Snowdrops are often associated with country churches. Hundreds of Norfolk churchyards glitter with snowdrops throughout February with especially dazzling displays at St Margaret’s, Thorpe Market, near Cromer; St Peter’s, Spixworth, near Norwich; St Nicholas, Dersingham, near Sandringham and around the ruins of St Theobald, Great Hautbois, near Coltishall. From St Andrew’s church in North Burlingham, near Acle, a network of footpaths winds through woodland and swathes of snowdrops.

Brinton Hall, near Holt, has a snowdrop theatre. Walk through the lovely gardens and parkland to a beautiful viewing spot ideal for close-up appreciation of the fragile flowers. Its snowdrop tours on February 18 and 25 include lunch.

See snowdrops in the woods at The Old Rectory, Norwich Road, Strumpshaw, on February 12 and 13. Free admission but donations welcomed, and refreshments sold, in aid of St Peter’s church, Strumpshaw.

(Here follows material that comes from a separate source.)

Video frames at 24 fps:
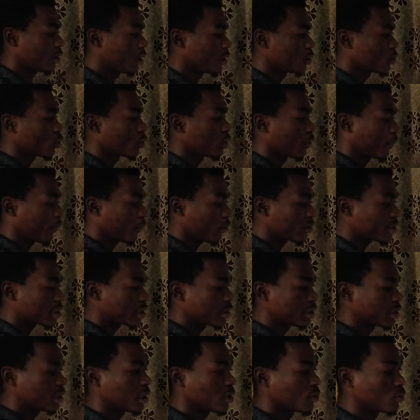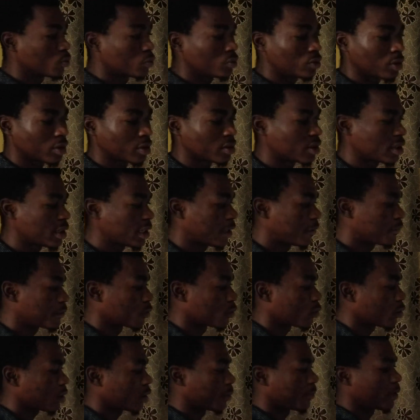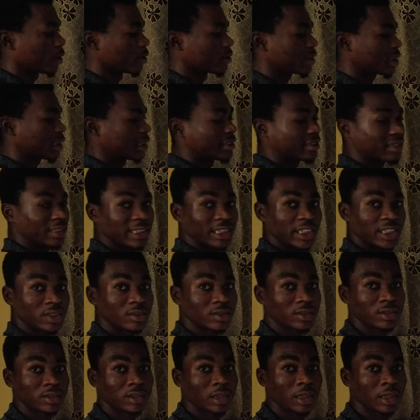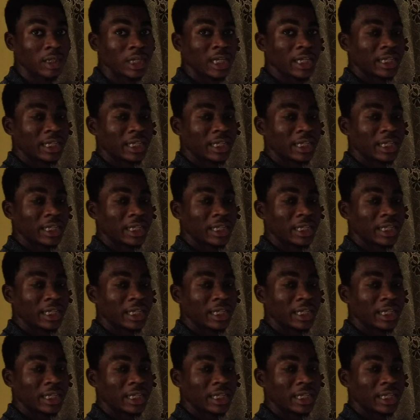So the first thing here we just really have to talk about is the integer.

Five Norfolk gardens are part of the Norfolk Snowdrop Festival in aid of National Garden Scheme nursing and health charities. Lexham Hall gardens, near King’s Lynn, will be open on February 13, with snowdrops carpeting its woodland. The Lexham Hall gardens will also be open in aid of St Andrew's Church, East Lexham on February 6. Horstead House gardens are open on February 19 with snowdrops and winter-flowering shrubs in its woodland and riverside gardens. Pre booking essential. Bagthorpe Hall gardens, near King’s Lynn, will be open on February 20 for its circular walk through snowdrop woods. The snowdrops in the grounds of Hindringham Hall, near Fakenham, are on show on February 26. At Chestnut Farm, West Beckham, near Holt, the artist owners began planting snowdrops more than 50 years ago and today their huge collection of snowdrops, plus aconites, crocuses and hellebores, and unusual trees and shrubs, will be open in aid of the National Garden Scheme charities on February 27 and St John Ambulance, 11am-4pm, March 6, with St John Ambulance volunteers serving refreshments throughout the day.

Did you know:

There are just 20 species of wild snowdrop in the world – but around 2,000 cultivated varieties.

Snowdrops are often found in the gardens and parkland of country estates, with historians suggesting that in the 19th century the soldier sons of the landed gentry collected bulbs from the battlefields of the Crimean War as the British, French, Ottoman and Russian empires clashed. The fragile beauty of the flowers amid so much hardship became a reminder of fallen comrades.

Medieval monks are also believed to have planted snowdrops around abbeys and churches as symbols of purity and renewal.

Snowdrop flowers are mainly white, but some have green, or occasionally yellow, marks on the inner petals. Different patterns and leaf shapes are the way to tell one snowdrop from another.

A galanthophile, from galanthus, the Latin for snowdrop, is a lover of snowdrops.